The approach to the classification problem is somewhat ad hoc and based on fairly simplistic, hand-picked features (RMS position and RMS velocity). I do wonder whether a more comprehensive set of behavioral features might enable a clearer separation between strategies, or might even reveal that the uninstructed subjects were doing something qualitatively different still from the instructed groups. Different control objectives ought to predict meaningfully different control policies - that is, different ways of updating hand position based on current state of the cursor and hand - e.g. the hand/cursor gain, which does clearly differ across instructed strategies. Would it be possible to distinguish control strategies more accurately based on this level of analysis, rather than based on gross task metrics? Might this point to possible experimental interventions (e.g. target jumps) that might validate the inferred objective?

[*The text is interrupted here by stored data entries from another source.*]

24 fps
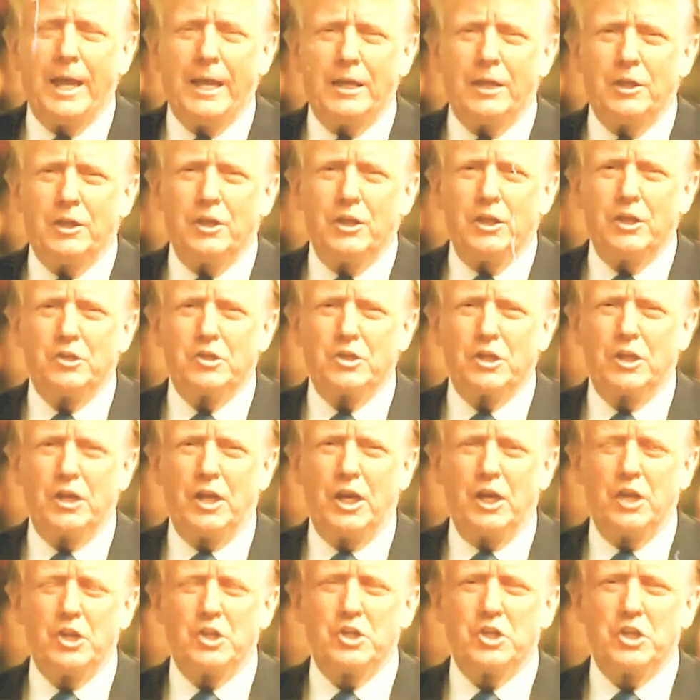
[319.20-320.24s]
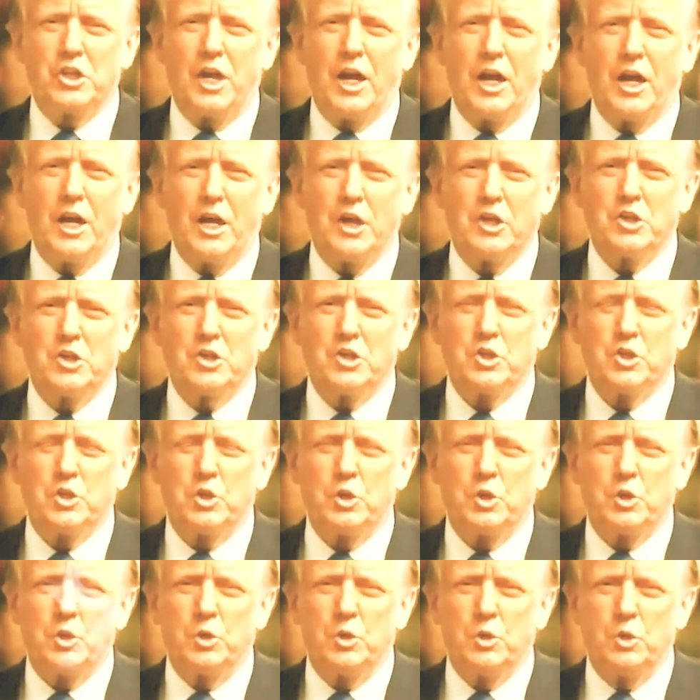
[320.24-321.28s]
And it's a case
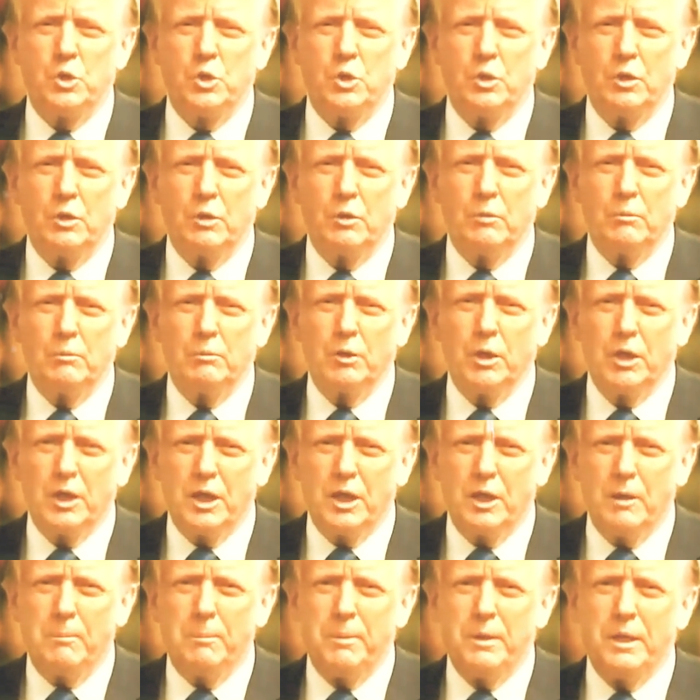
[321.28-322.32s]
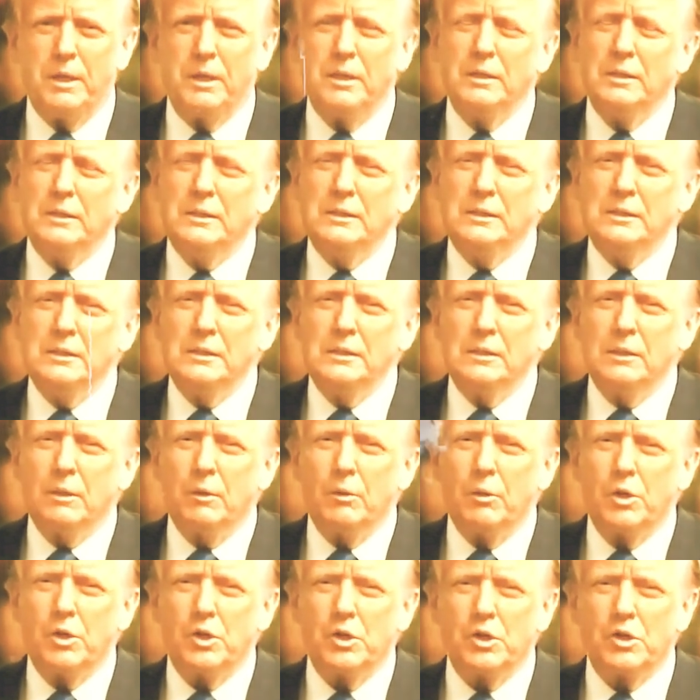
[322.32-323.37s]
as to bookkeeping,
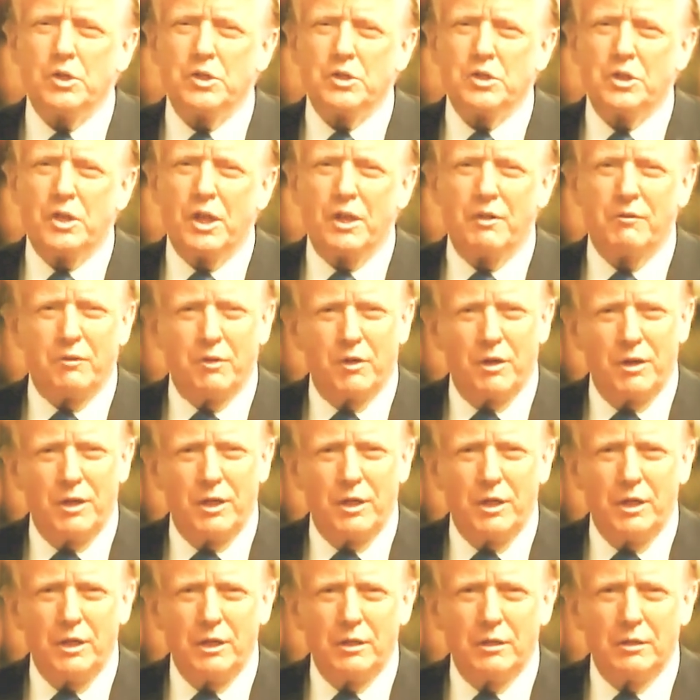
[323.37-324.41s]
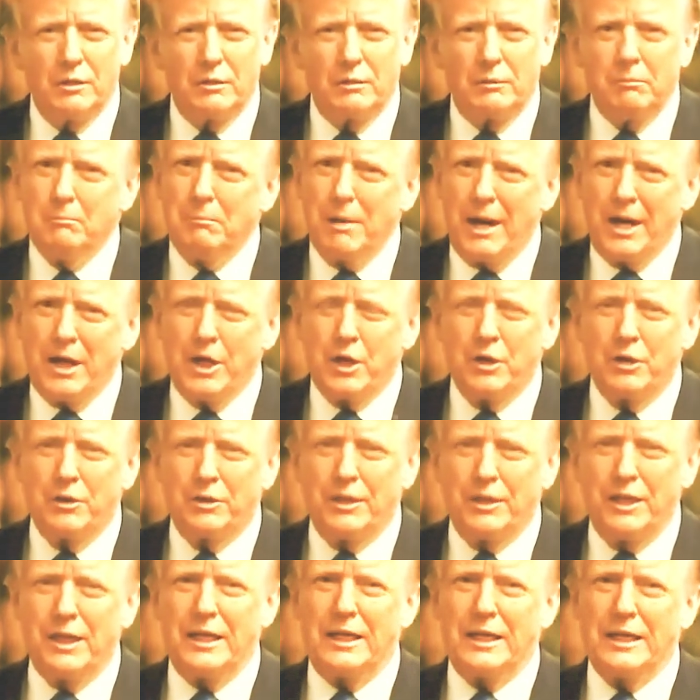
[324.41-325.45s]
which is a very minor
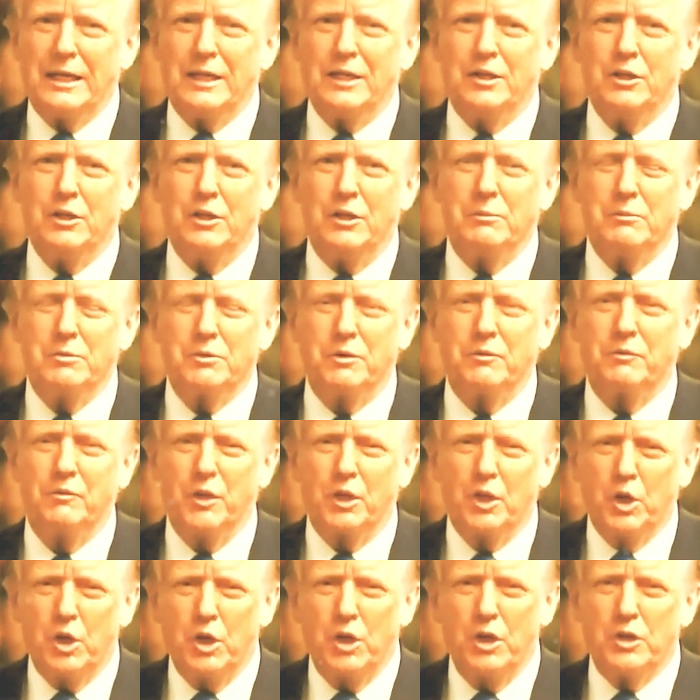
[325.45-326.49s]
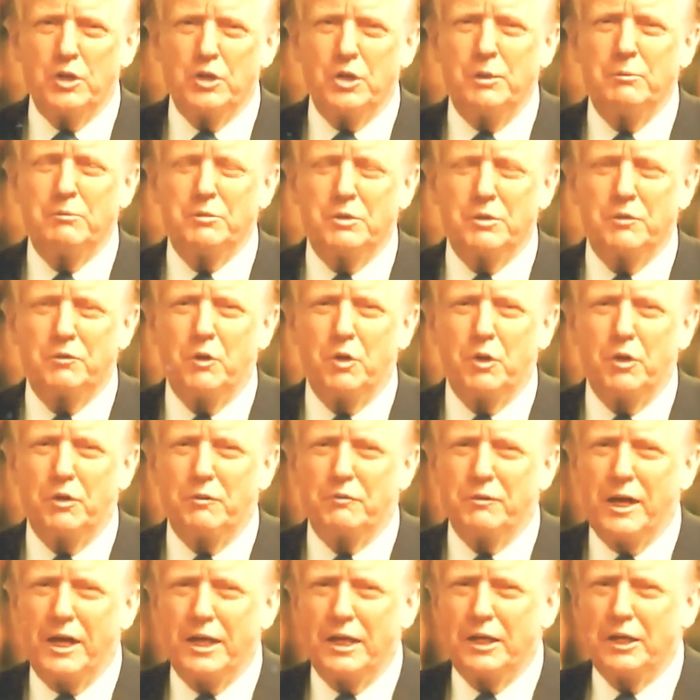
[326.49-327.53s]
thing in terms of the law, in terms of all
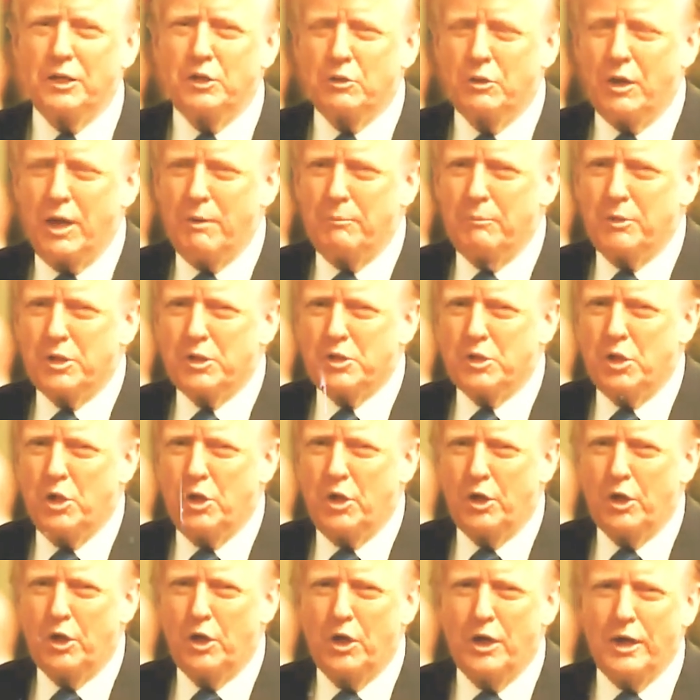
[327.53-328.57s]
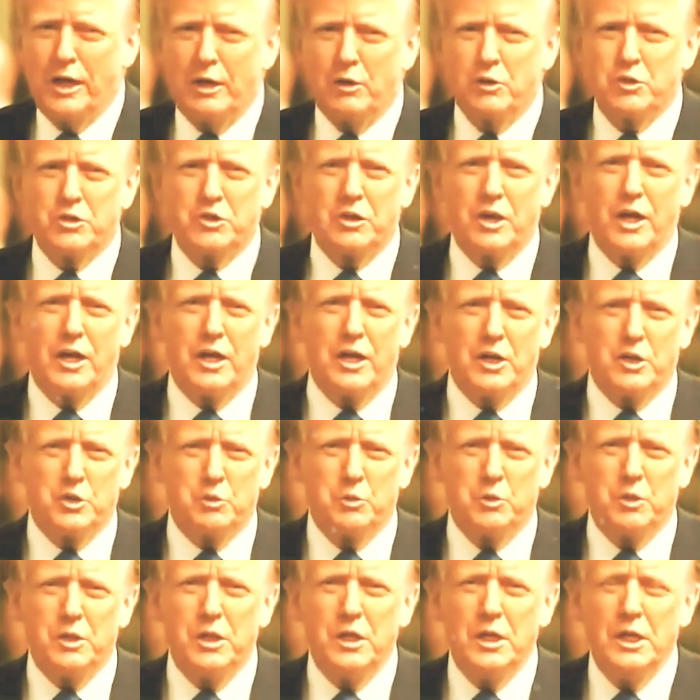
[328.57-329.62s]
the violent crime that's going on outside
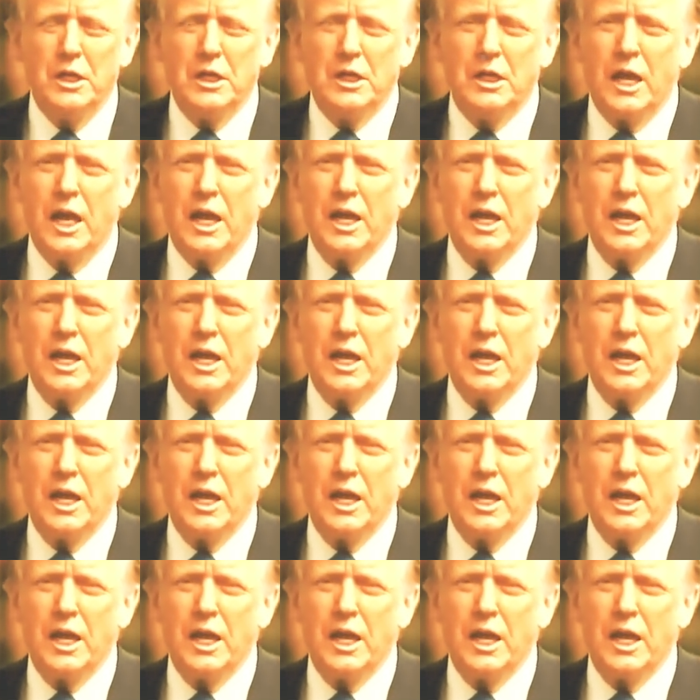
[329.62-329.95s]
as we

It seems that the classification problem cannot be solved perfectly, at least on a single-trial level. Although it works out that the classification can recover which participants were given which instructions, it's not clear how robust this classification is. It should be straightforward to estimate the reliability of the strategy classification by simulating participants and deriving a "confusion matrix", i.e. calculating how often e.g. data generated under a velocity-control objective gets mis-classified as following a position-control objective. It's not clear how this kind of metric relates to the decision confidence outputted by the classifier.
The problem of inferring the control objective is framed as a dichotomy between position control and velocity control. In reality, however, it may be a continuum of possible objectives, based on the relative cost for position and velocity. How would the problem differ if the cost function is framed as estimating a parameter, rather than as a classification problem?